▶ YOUR ASSIGNMENT
Transcribe the records below in full; pictures stay out of the copy.

[Stored data]
------

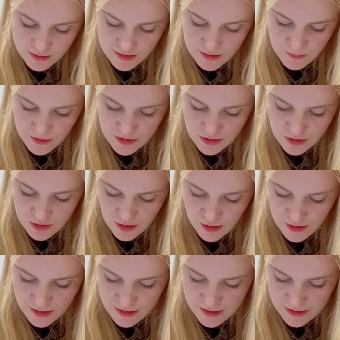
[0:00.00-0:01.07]
as I mentioned
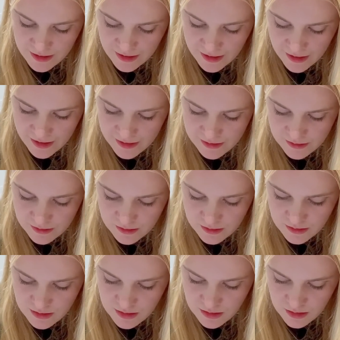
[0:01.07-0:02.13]
earlier,
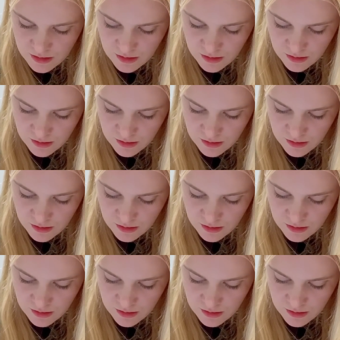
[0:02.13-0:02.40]
hands,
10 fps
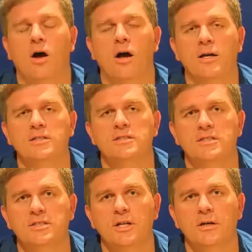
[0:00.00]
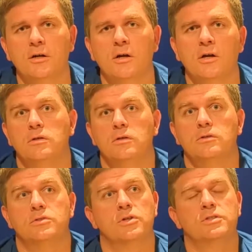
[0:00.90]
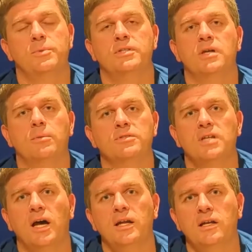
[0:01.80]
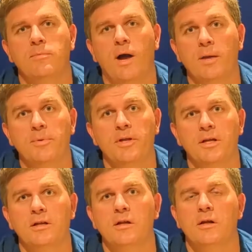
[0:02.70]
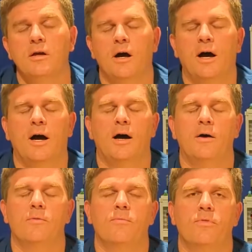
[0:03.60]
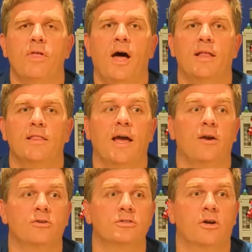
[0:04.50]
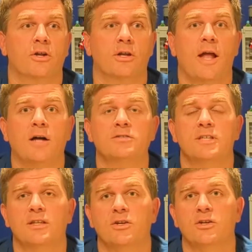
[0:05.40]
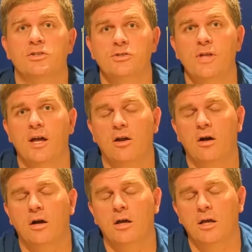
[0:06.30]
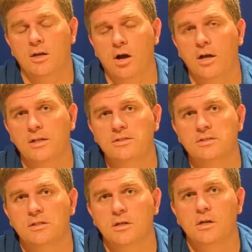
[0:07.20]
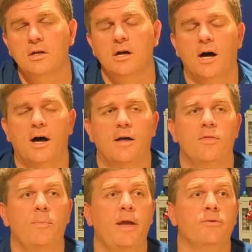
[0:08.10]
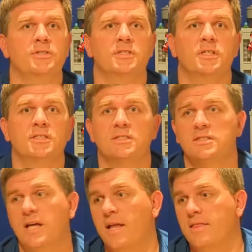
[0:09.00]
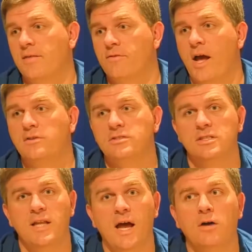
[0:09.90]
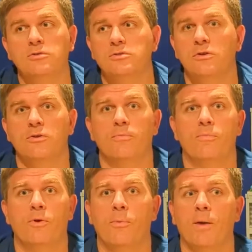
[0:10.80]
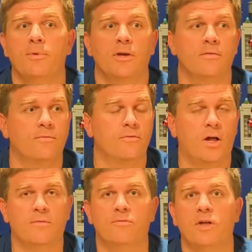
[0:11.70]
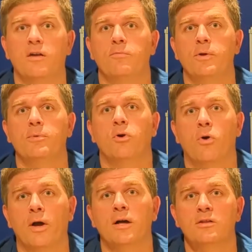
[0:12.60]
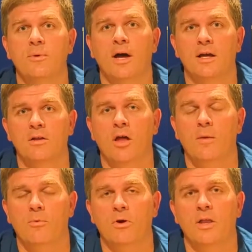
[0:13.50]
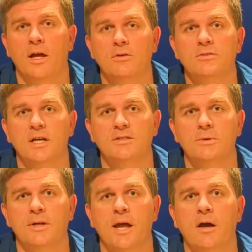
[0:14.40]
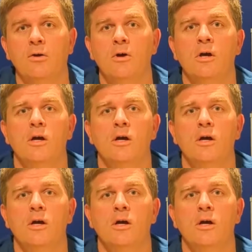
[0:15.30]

August this year. So it's a bit double-sided in my opinion. That Lego has already announced that they're going to do that in August. The main reason is that they've announced it now, so there might be a flood of people going out to buying a lot more Lego sets right now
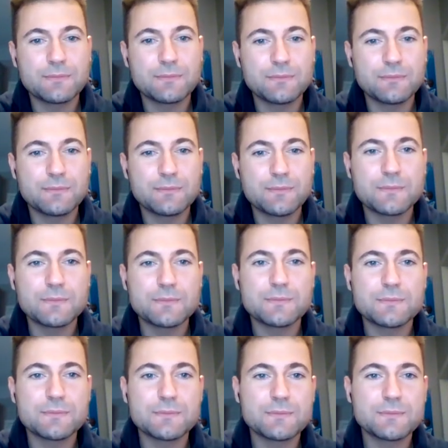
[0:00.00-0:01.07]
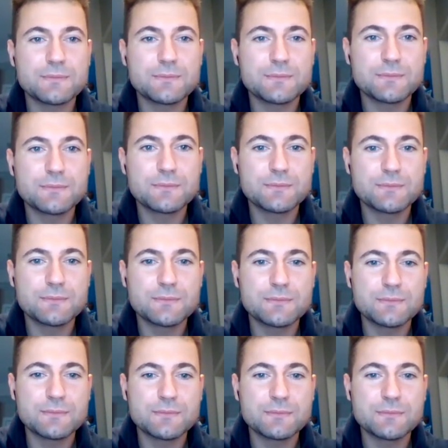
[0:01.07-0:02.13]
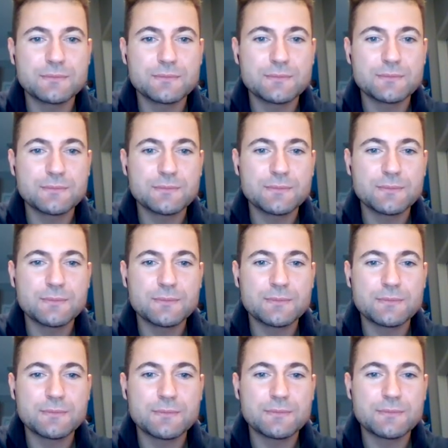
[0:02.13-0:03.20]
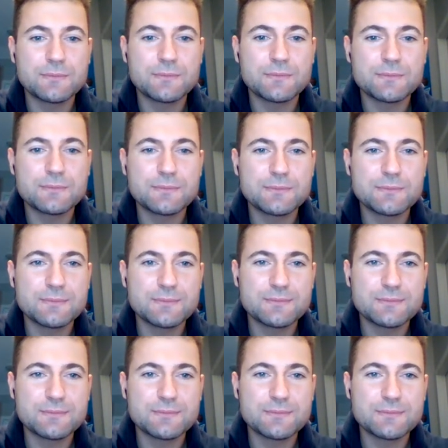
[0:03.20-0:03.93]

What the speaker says: No words are spoken by the person on screen.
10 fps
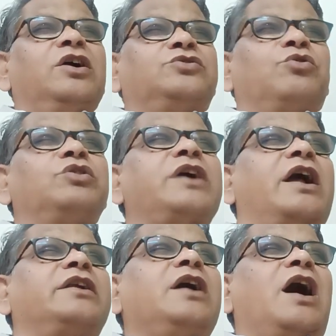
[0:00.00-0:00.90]
so
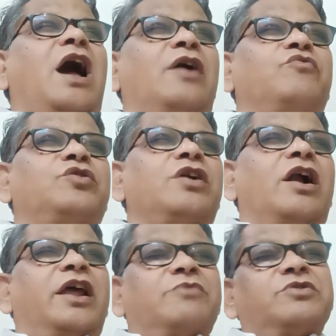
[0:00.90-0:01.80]
that I would
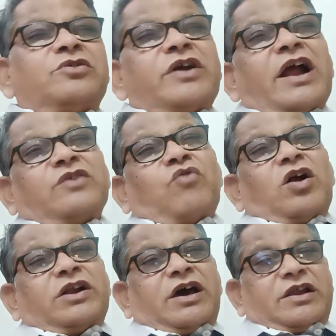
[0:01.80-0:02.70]
not able to get
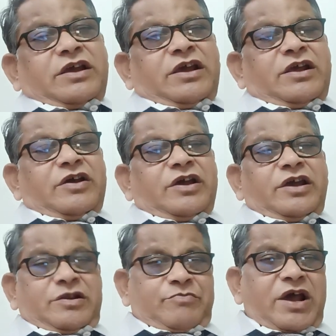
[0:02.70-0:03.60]
water
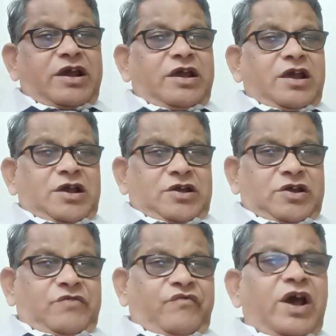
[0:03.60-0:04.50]
in my
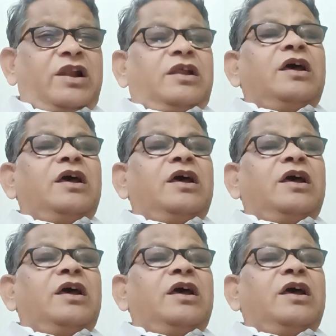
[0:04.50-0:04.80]
well.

------

▶ PROBLEM SOLUTION
[0:00.00-0:01.07]
as I mentioned
[0:01.07-0:02.13]
earlier,
[0:02.13-0:02.40]
hands,
10 fps
[0:00.00]
[0:00.90]
[0:01.80]
[0:02.70]
[0:03.60]
[0:04.50]
[0:05.40]
[0:06.30]
[0:07.20]
[0:08.10]
[0:09.00]
[0:09.90]
[0:10.80]
[0:11.70]
[0:12.60]
[0:13.50]
[0:14.40]
[0:15.30]

August this year. So it's a bit double-sided in my opinion. That Lego has already announced that they're going to do that in August. The main reason is that they've announced it now, so there might be a flood of people going out to buying a lot more Lego sets right now
[0:00.00-0:01.07]
[0:01.07-0:02.13]
[0:02.13-0:03.20]
[0:03.20-0:03.93]

What the speaker says: No words are spoken by the person on screen.
10 fps
[0:00.00-0:00.90]
so
[0:00.90-0:01.80]
that I would
[0:01.80-0:02.70]
not able to get
[0:02.70-0:03.60]
water
[0:03.60-0:04.50]
in my
[0:04.50-0:04.80]
well.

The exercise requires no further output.